とぷ、とサリナの近くで液体の中に何かが沈んだ音がしたと思えばそこには巨大な大鎌を振るい、サリナの首を狙う死神がいた。サリナはあまりの一瞬の出来事に悦、怯み歓喜のあま、恐怖のあまりに声が出せなかった。

それでも、無情にもサリナの首に大鎌が振るわれる。

ガキィィィィン、と金属音が木霊する。ギルディアが身を呈して彼女を守るために剣を抜いてぶつかり合った激突音とかそんな回りくどい表現が一切必要のない簡単な出来事だった。


「「ふぁ?」」


「ぁ、ん!」


間抜けな声を出したのはゼストと走り出したギルディアだった。サリナは頬を赤らめて小麦色の肌の色をしたか細い首にゼストの大鎌を自ら当てにいったのだ。その表情は恍惚と表現できる美しくどこか穢れたものであった。

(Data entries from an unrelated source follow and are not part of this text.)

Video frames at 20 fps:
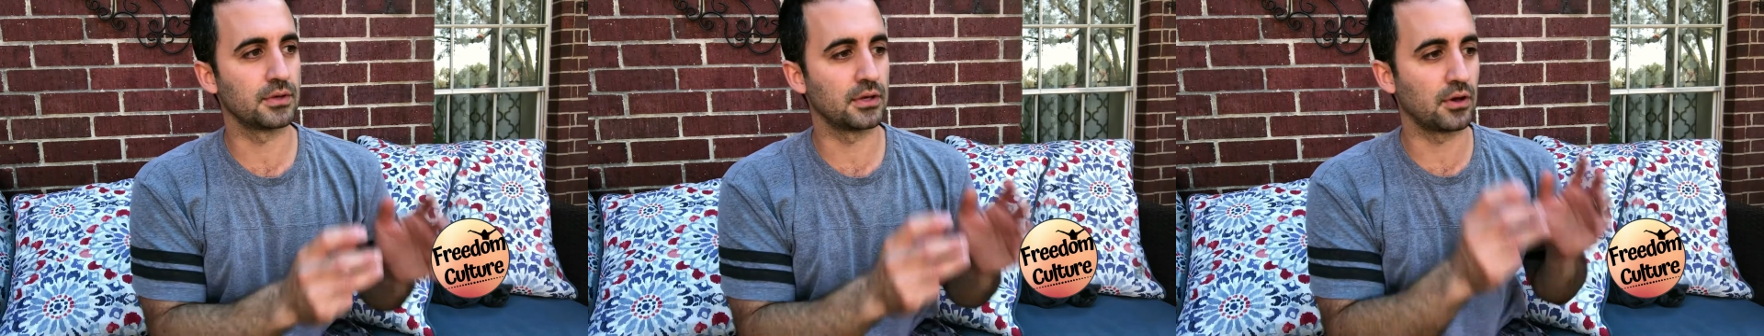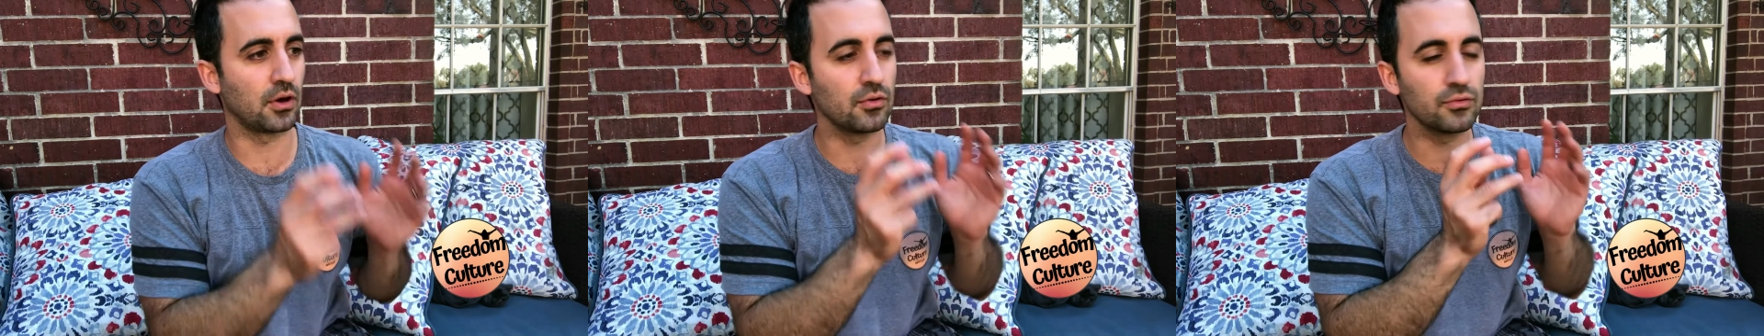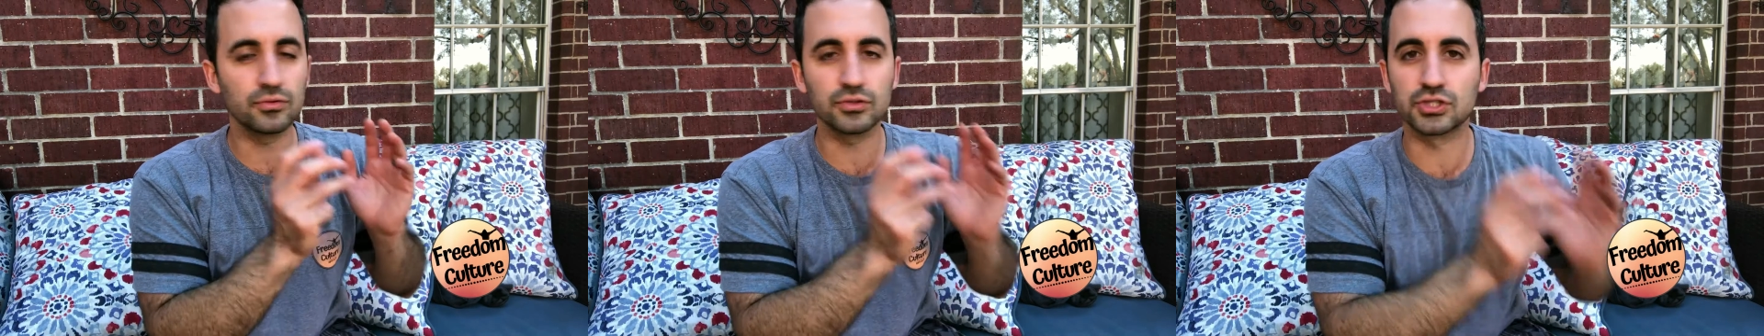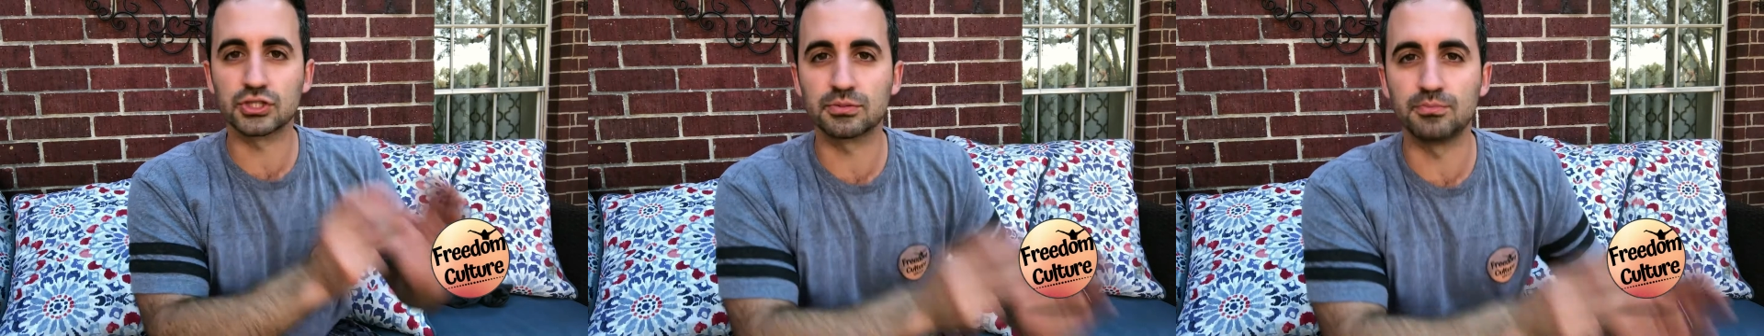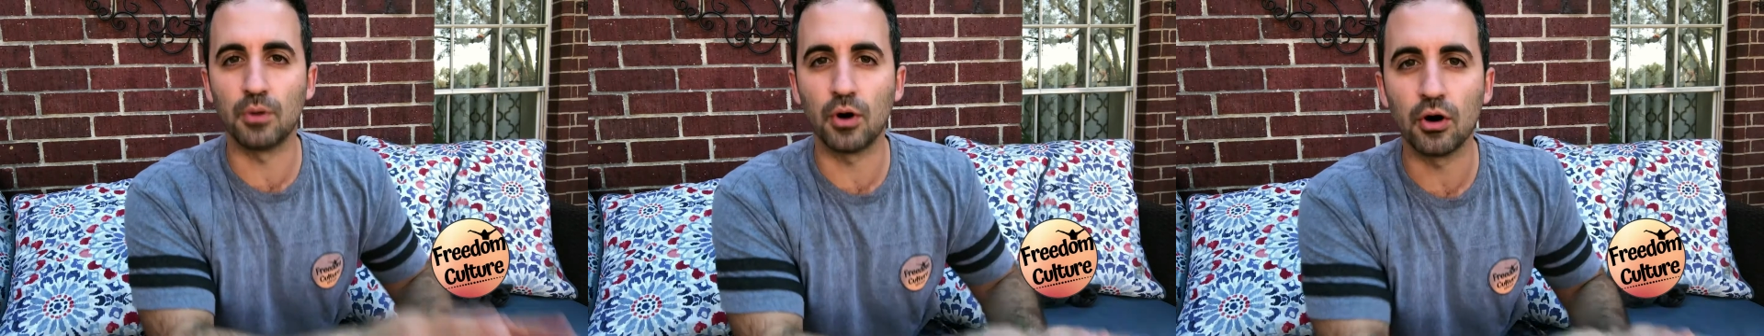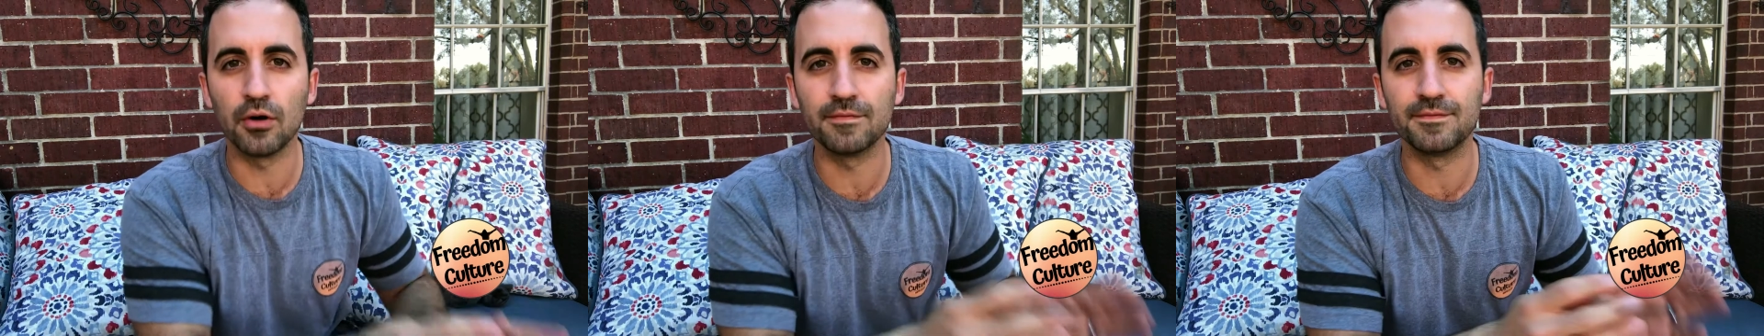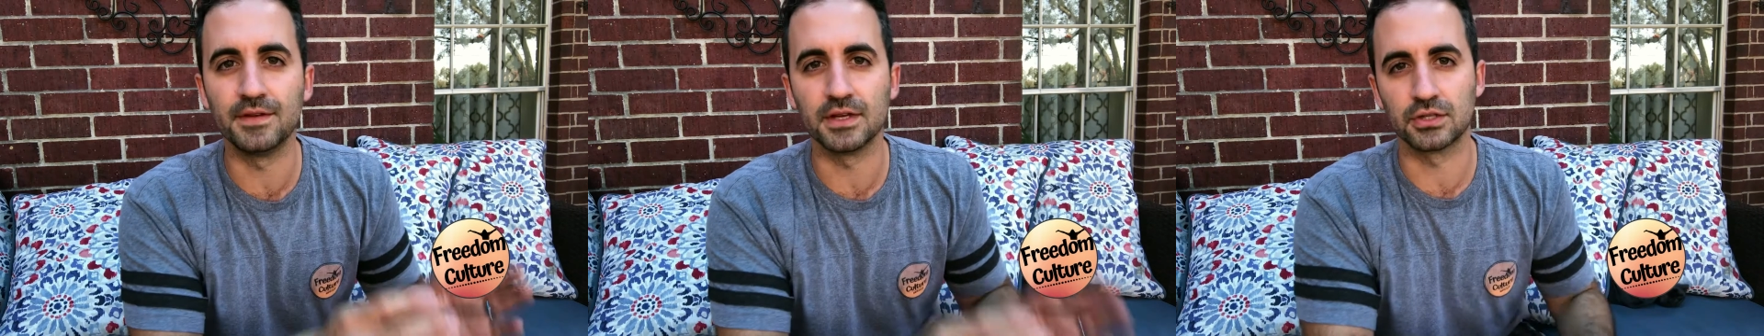all those
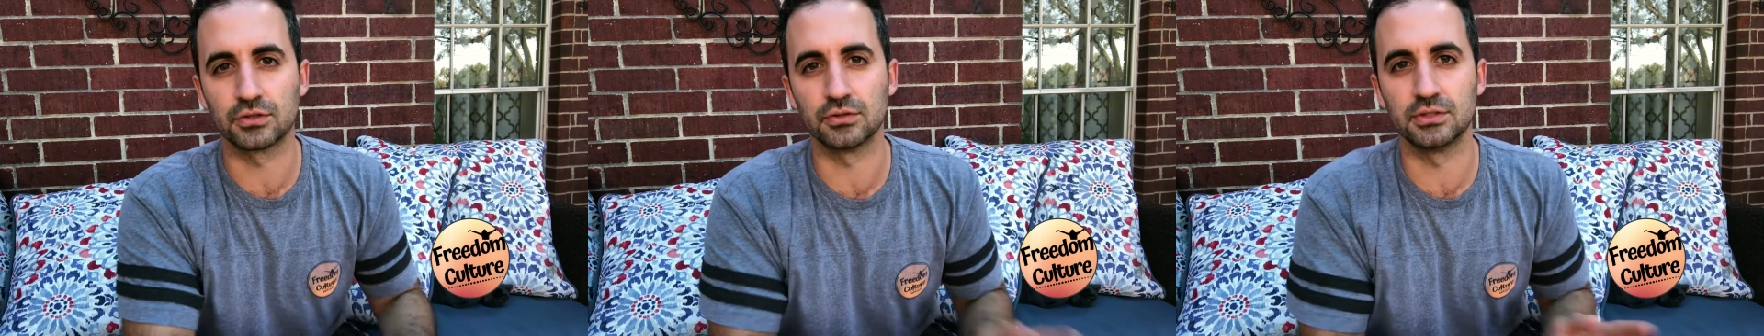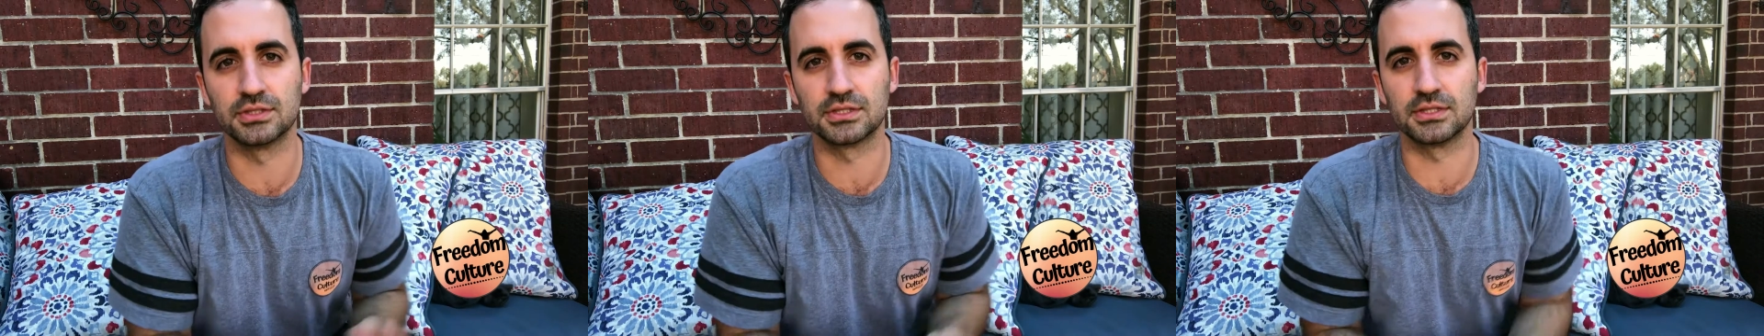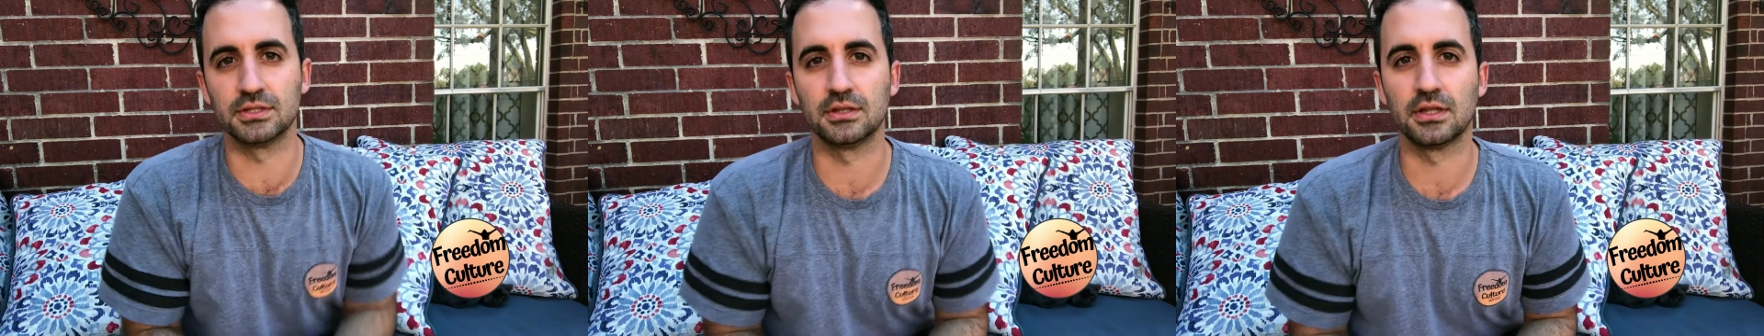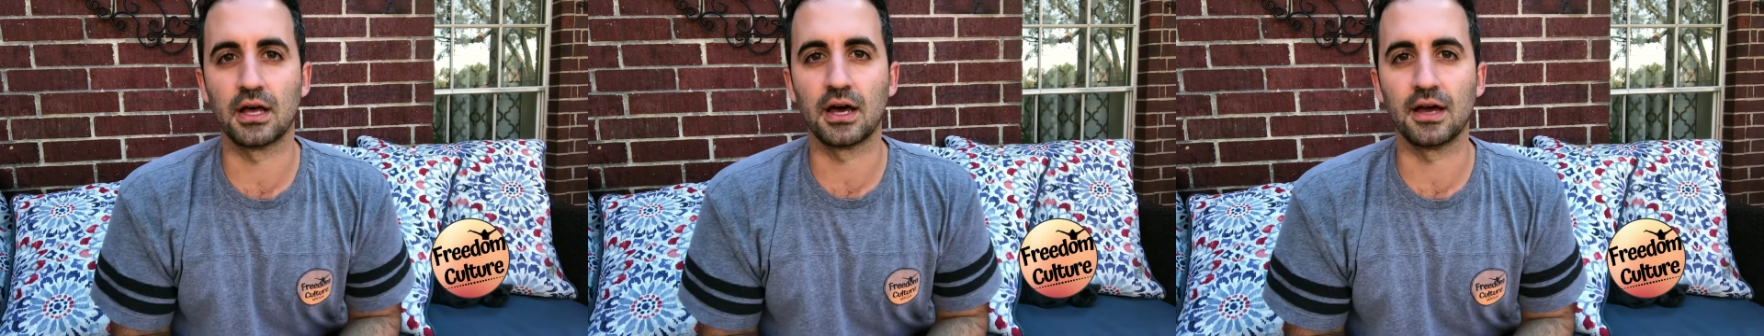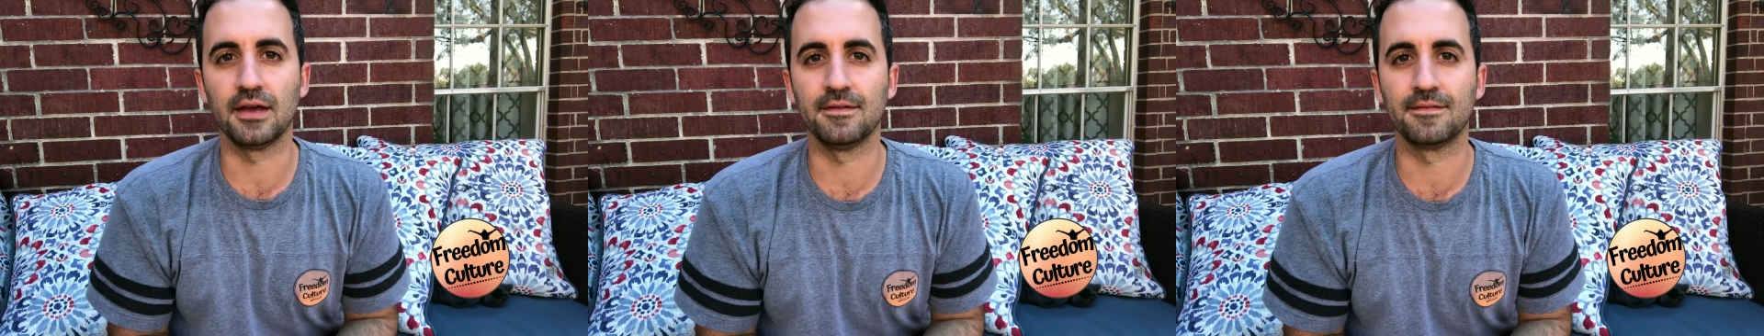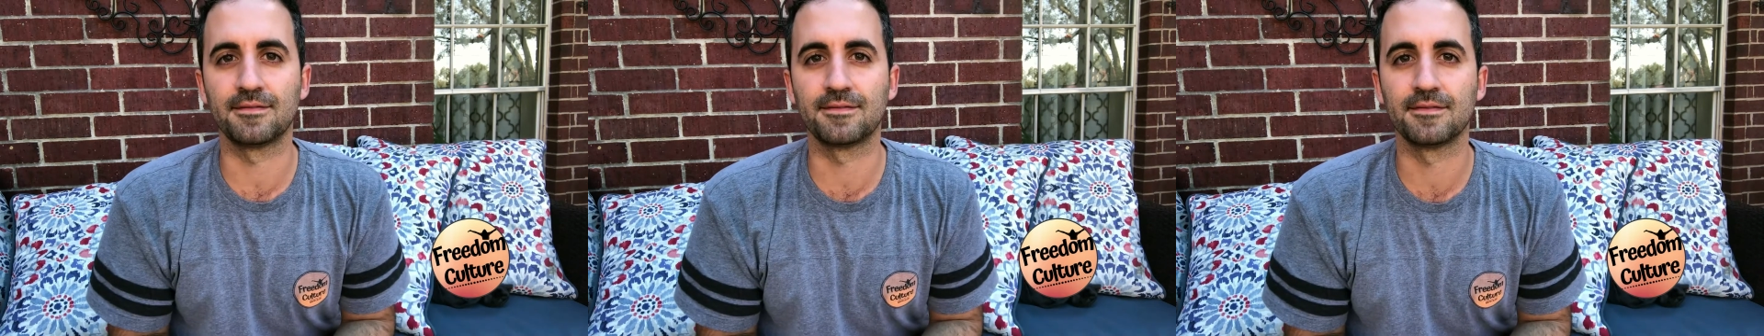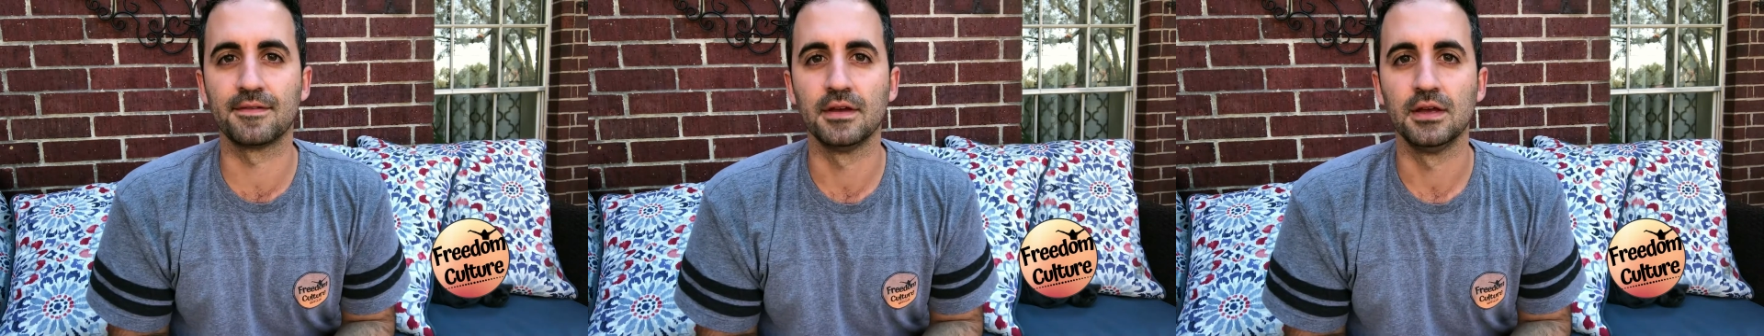small victories in
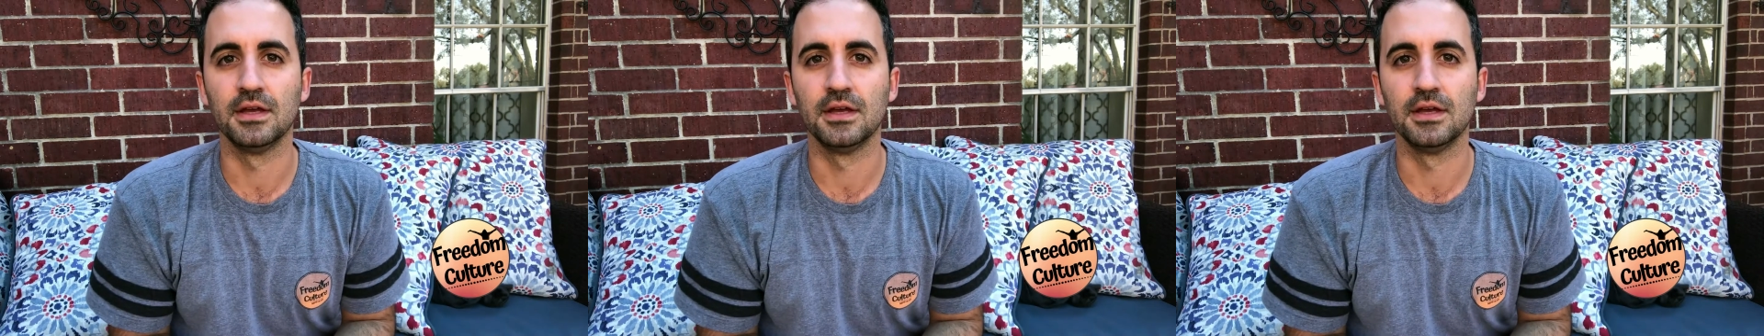life.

「そ、そこぉ、気持ち、いぃ!も、もっとぉ、もっとぉ!!!」


「ちょ、おま、はぁ!?」


ゼストは訳がわからない、といった様子で大鎌を振り上げて再度振り下ろす。今度は心の臓付近の左胸。しかし、この一撃も金属音とサリナの艶かしい声で済まされてしまった。

何度も何度も何度も何度も何度も何度も何度も何度も何度も何度も何度も何度も何度も何度も何度も何度も何度も何度も何度も、何度繰り返しても結果は変わらない。サリナが恍惚の表情を浮かべて楽しそうにしているという事実も。

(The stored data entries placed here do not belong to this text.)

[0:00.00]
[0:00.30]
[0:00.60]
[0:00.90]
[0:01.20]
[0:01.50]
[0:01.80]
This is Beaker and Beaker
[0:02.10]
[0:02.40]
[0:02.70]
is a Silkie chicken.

「ギルディアしゃん!!この人、この人超テクニシャン!!私の望む威力、角度、的確な速度で打ち込んでくる!貴方、お名前は!?」


「ゼ、ゼストデス。さっきも言ったけど」


「お、おい、サリナ」


「覚えましたよ!あなたのこと私絶対に忘れません!いや、むしろあなたは忘れてください!!そうしてくれた方が次会った時の快感はもっと激しくなりますから!!」


「おい!?何なんだこの女は!?」


「俺が聞きてぇわ!サリナ、お前一体何なんだ!?」


「私は、普通の人間ですよ?」


「「いやいやいやいやいやいや」」


こくんと可愛い仕草で小首を傾げるサリナにそんなわけない、とギルディアとゼストは勢いよく問い詰める。もはや敵も味方も関係なくなったこの三人だけでもよくわからない状況を打開する素晴らしい人材は存在しない。空から降ってきてほしいものだが、それはそれでさらなるカオスを呼びそうなのでご勘弁願いたい。


「−−−天から猫耳男の娘登場!」


「誰だ、お前!?」


ギルディアは踏み潰され、ゼストは叫ぶが、混沌は混沌を呼ぶ。パズルゲームのような連鎖は止まることなく繋がり続けるだろう。